Reg. 8662, 8711 (Feb. 17, 2006). In any event, section 316A
at least raises an ambiguity about whether section 215(e)
waives the federal government’s sovereign immunity from
monetary penalties. Even assuming section 316A does not
                               16
apply of its own force to fines for violations of section 215’s
reliability standards, section 316A at least counsels against
construing section 215(e) to authorize monetary awards
against the United States. Otherwise, there would be a
notable incongruity between two provisions whose plain
terms both address monetary penalties for violating section
215’s reliability standards—one of which would allow
penalties against federal government entities, and the other of
which would not. In the face of that sort of incongruity, the
requirement to give effect to any plausible construction
preserving sovereign immunity is controlling.

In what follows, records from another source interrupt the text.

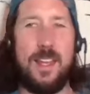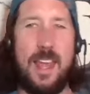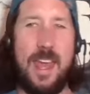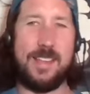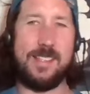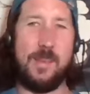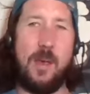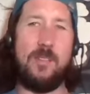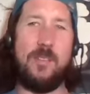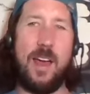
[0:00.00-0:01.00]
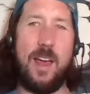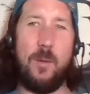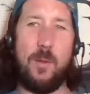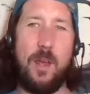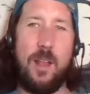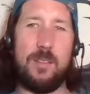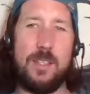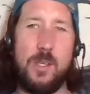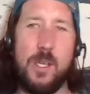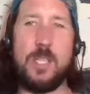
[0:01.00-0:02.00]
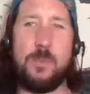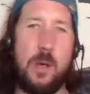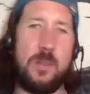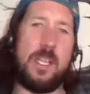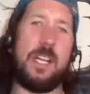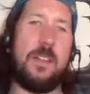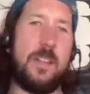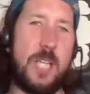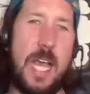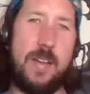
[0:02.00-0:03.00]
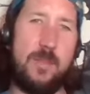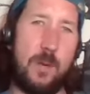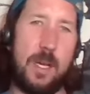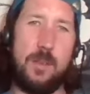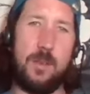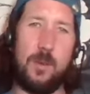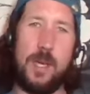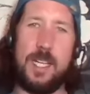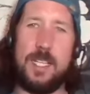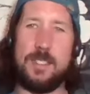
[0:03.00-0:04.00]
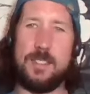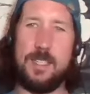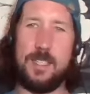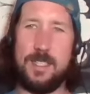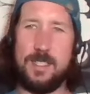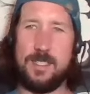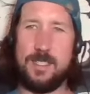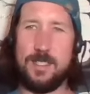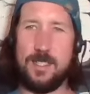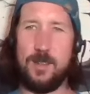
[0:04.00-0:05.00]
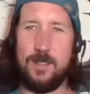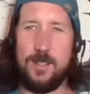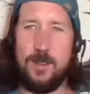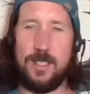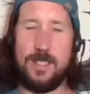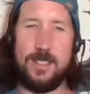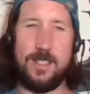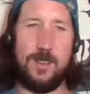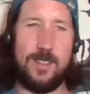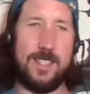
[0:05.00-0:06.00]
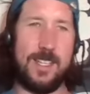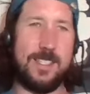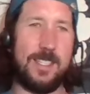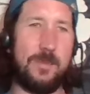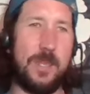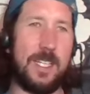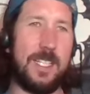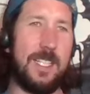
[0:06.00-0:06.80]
XML file with all of us. You can just post it here in the chat if you want to, Wade. It's go ahead and toss it up there.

                         * * * * *

     For the foregoing reasons, we vacate FERC’s order and
remand for FERC to set aside the monetary penalty imposed
on Southwestern. In light of our disposition, we need not
consider FERC’s challenge to the standing of intervenors
Mid-West Electric Consumers Association, Southwestern
Power Resources Association, and Southeastern Federal
Power Customers Inc., all of which contend that section 215
does not waive the government’s sovereign immunity. We
“follow the line of precedent in this circuit declining to assess
a would-be intervenor’s standing when answering the
question wouldn’t affect the outcome of the case.” Teva
Pharm. USA, Inc. v. Sebelius, 595 F.3d 1303, 1318 (D.C. Cir.
2010).

                                                    So ordered.